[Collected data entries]
== Segment start ==

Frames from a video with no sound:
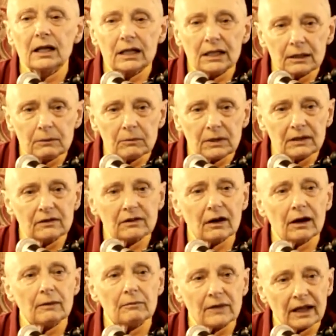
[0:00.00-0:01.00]
In the
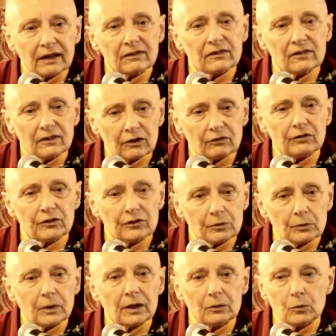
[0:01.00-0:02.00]
meantime, that self is
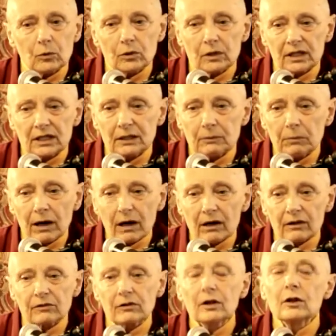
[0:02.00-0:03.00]
the one walking the
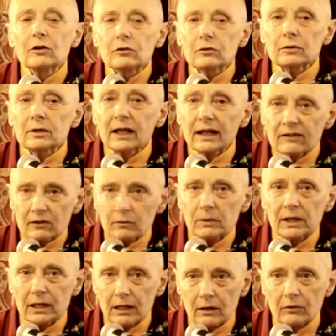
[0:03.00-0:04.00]
path. So it has to
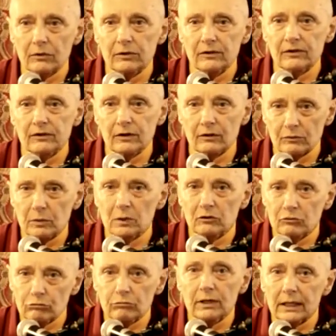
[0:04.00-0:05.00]
be a healthy self,
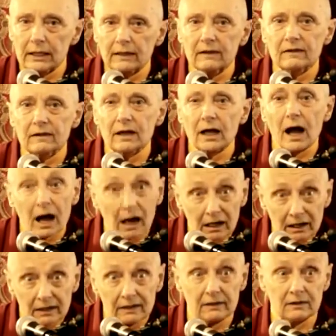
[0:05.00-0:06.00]
which really is a
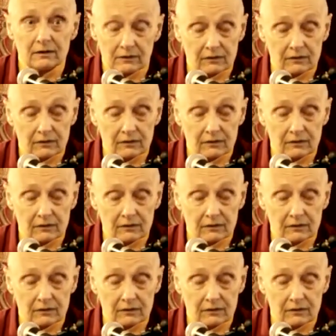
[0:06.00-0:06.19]
kind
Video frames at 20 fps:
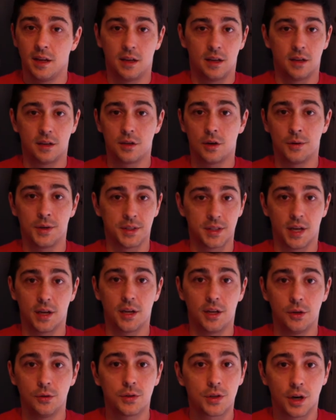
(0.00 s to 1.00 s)
And Tony's like,
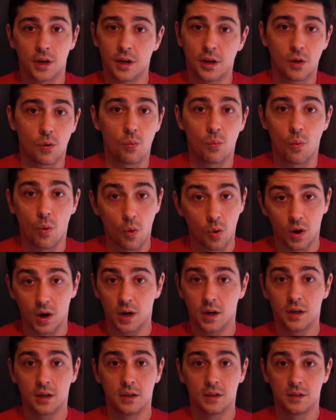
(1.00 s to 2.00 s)
you started a
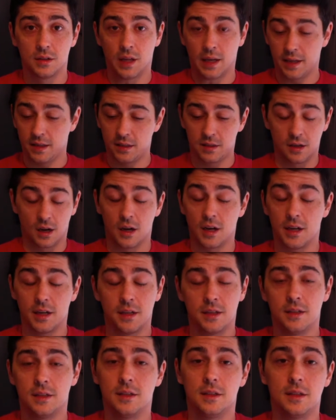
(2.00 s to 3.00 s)
war. Like, done.
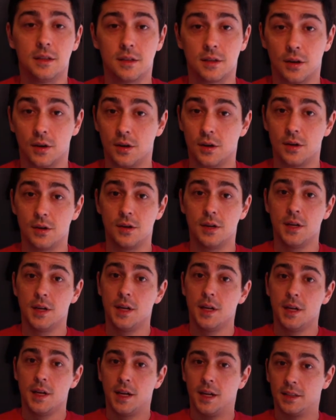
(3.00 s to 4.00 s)
So
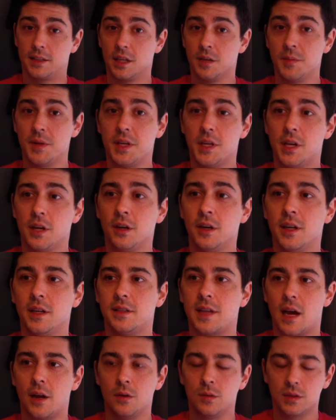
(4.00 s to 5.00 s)
it's going to be curious.
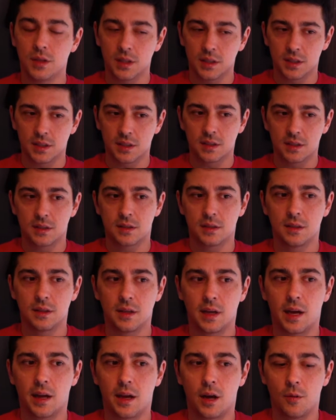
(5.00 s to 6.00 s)
I don't think this...
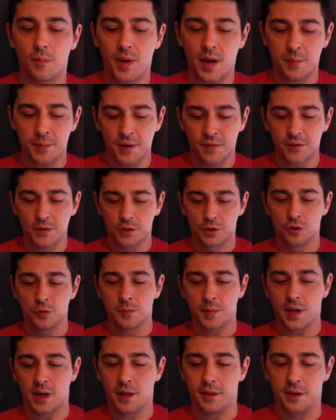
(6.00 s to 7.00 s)
How Batman versus.
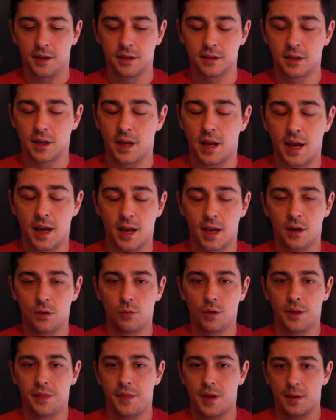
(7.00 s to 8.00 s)
Superman, I think, is going to end
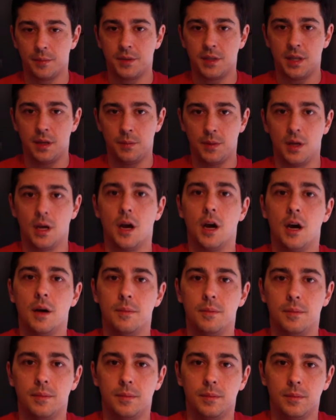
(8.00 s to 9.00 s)
with them teaming
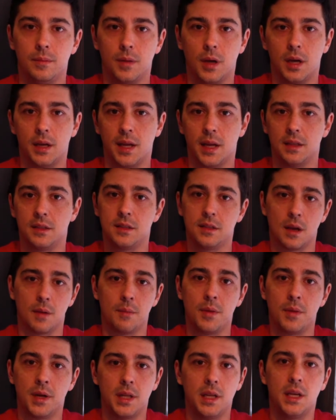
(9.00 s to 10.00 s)
up against
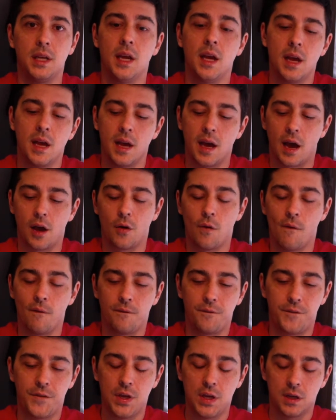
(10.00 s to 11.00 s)
somebody. I don't
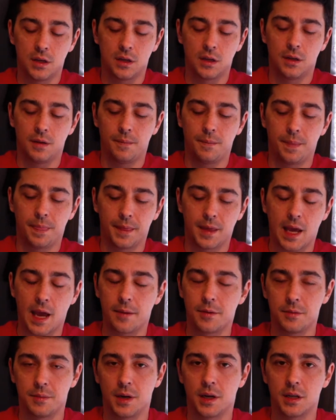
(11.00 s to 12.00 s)
feel
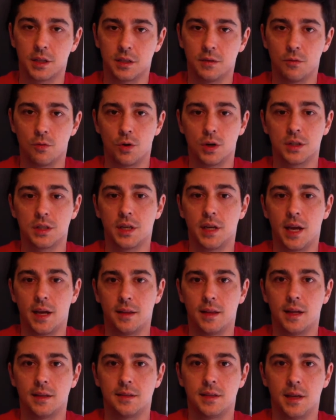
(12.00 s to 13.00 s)
Captain America Civil War is going to
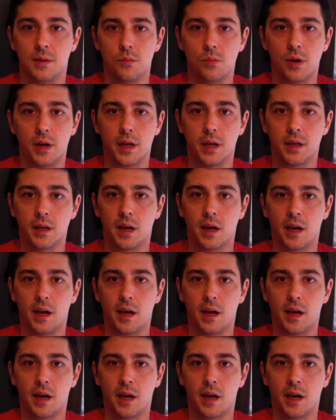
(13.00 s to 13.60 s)
end that same way.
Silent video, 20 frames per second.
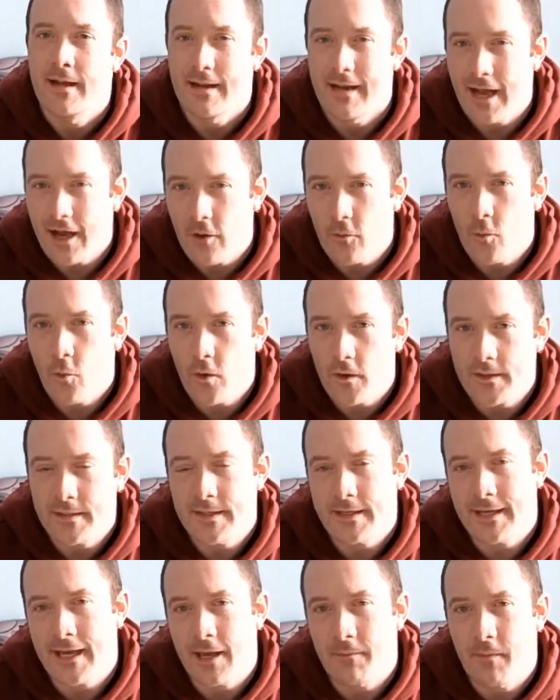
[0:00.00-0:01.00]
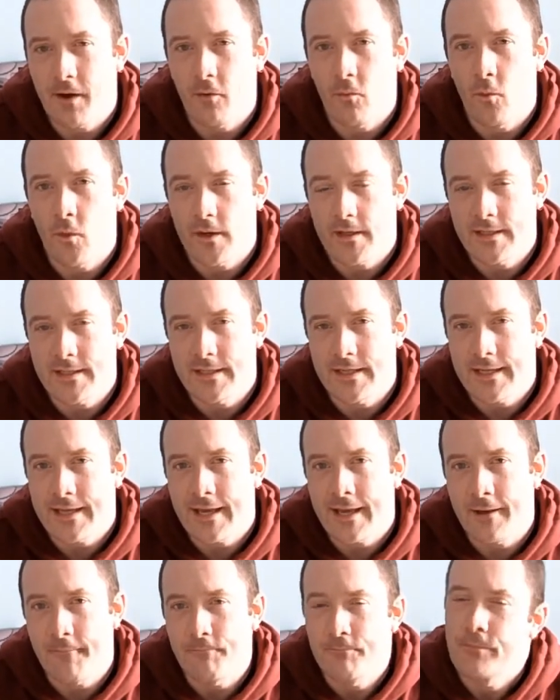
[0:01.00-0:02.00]
That was a game I wanted to
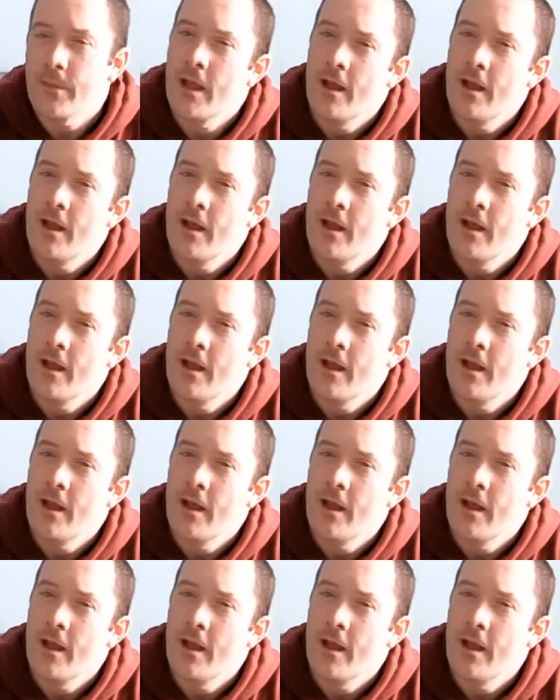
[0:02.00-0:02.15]
get.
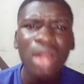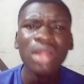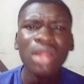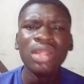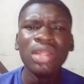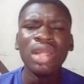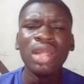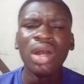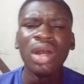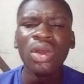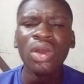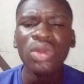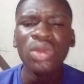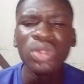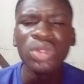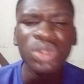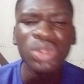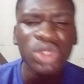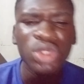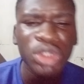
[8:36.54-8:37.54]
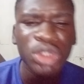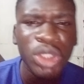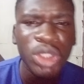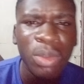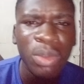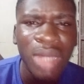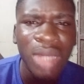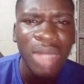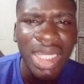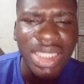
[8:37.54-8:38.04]
Now, YouTube Shop
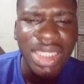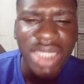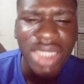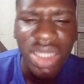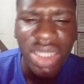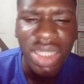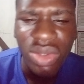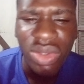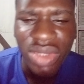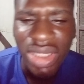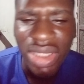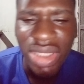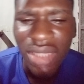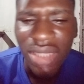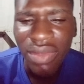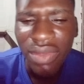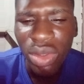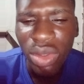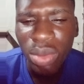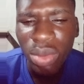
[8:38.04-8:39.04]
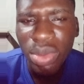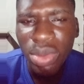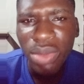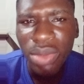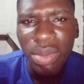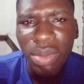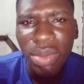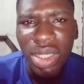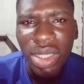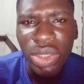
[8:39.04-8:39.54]
idea was developed
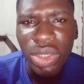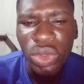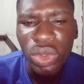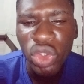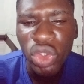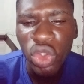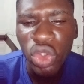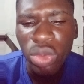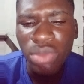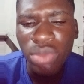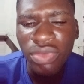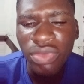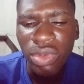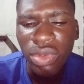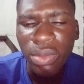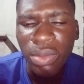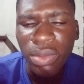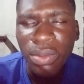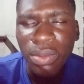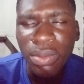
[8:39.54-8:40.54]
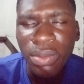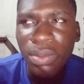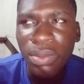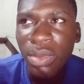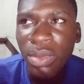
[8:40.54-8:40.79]
by YouTube from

== Segment end ==

(Instructions to follow) Each entry should appear again exactly as written, pictures excluded.

(Your solution)
Frames from a video with no sound:
[0:00.00-0:01.00]
In the
[0:01.00-0:02.00]
meantime, that self is
[0:02.00-0:03.00]
the one walking the
[0:03.00-0:04.00]
path. So it has to
[0:04.00-0:05.00]
be a healthy self,
[0:05.00-0:06.00]
which really is a
[0:06.00-0:06.19]
kind
Video frames at 20 fps:
(0.00 s to 1.00 s)
And Tony's like,
(1.00 s to 2.00 s)
you started a
(2.00 s to 3.00 s)
war. Like, done.
(3.00 s to 4.00 s)
So
(4.00 s to 5.00 s)
it's going to be curious.
(5.00 s to 6.00 s)
I don't think this...
(6.00 s to 7.00 s)
How Batman versus.
(7.00 s to 8.00 s)
Superman, I think, is going to end
(8.00 s to 9.00 s)
with them teaming
(9.00 s to 10.00 s)
up against
(10.00 s to 11.00 s)
somebody. I don't
(11.00 s to 12.00 s)
feel
(12.00 s to 13.00 s)
Captain America Civil War is going to
(13.00 s to 13.60 s)
end that same way.
Silent video, 20 frames per second.
[0:00.00-0:01.00]
[0:01.00-0:02.00]
That was a game I wanted to
[0:02.00-0:02.15]
get.
[8:36.54-8:37.54]
[8:37.54-8:38.04]
Now, YouTube Shop
[8:38.04-8:39.04]
[8:39.04-8:39.54]
idea was developed
[8:39.54-8:40.54]
[8:40.54-8:40.79]
by YouTube from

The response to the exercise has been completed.